Without further content, the mandatory RIFF container has an overhead of only twenty bytes, though it can also hold additional metadata. As such, it is a block-based transformation scheme with eight bits of color depth and a luminance–chrominance model with chroma subsampling by a ratio of 1:2 ( YCbCr 4:2:0). WebP's lossy compression algorithm is based on the intra-frame coding of the VP8 video format and the Resource Interchange File Format (RIFF) as a container format. Īs of November 2021, web browsers that support WebP had 96% market share. The supporting libwebp library reached version 1.0 in April 2018. In September 2020, WebP support was added in Safari version 14. In July 2016, Apple added WebP support to early beta versions of macOS Sierra and iOS 10, but support was later removed in the GM seed versions of iOS 10 and macOS Sierra released in September 2016. According to Google's measurements in November 2011, a conversion from PNG to WebP resulted in a 45% reduction in file size when starting with PNGs found on the web, and a 28% reduction compared to PNGs that are recompressed with pngcrush and PNGOUT. On 18 November 2011, Google announced a new lossless compression mode, and support for transparency ( alpha channel) in both lossless and lossy modes support was enabled by default in libwebp 0.2.0 (16 August 2012).
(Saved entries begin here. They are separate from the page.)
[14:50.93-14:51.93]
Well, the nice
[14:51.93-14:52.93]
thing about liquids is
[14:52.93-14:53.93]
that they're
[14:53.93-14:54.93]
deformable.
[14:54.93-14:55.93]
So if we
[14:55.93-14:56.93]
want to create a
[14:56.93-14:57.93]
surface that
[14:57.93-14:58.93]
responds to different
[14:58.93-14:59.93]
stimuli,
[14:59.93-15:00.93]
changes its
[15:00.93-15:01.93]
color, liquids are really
Older animated GIF files can be converted to animated WebP. On 3 October 2011, Google added an "Extended File Format" allowing WebP support for animation, ICC profile, XMP and Exif metadata, and tiling (compositing very large images from maximum 16384×16384 tiles).
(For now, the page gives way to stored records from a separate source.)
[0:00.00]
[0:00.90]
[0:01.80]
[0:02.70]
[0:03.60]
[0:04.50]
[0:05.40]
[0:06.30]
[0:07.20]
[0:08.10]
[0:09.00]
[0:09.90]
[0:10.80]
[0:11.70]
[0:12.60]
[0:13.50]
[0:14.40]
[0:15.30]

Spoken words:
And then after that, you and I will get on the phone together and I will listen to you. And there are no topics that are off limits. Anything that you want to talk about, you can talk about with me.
Webp converter photoshop cc software#
WebP-related software is released under a BSD free software license. As a derivative of the VP8 video format, it is a sister project to the WebM multimedia container format. It was based on technology which Google had acquired with the purchase of On2 Technologies.

WebP was first announced by Google on 30 September in 2010 as a new open format for lossy compressed true-color graphics on the web, producing files that were smaller than JPEG files for comparable image quality.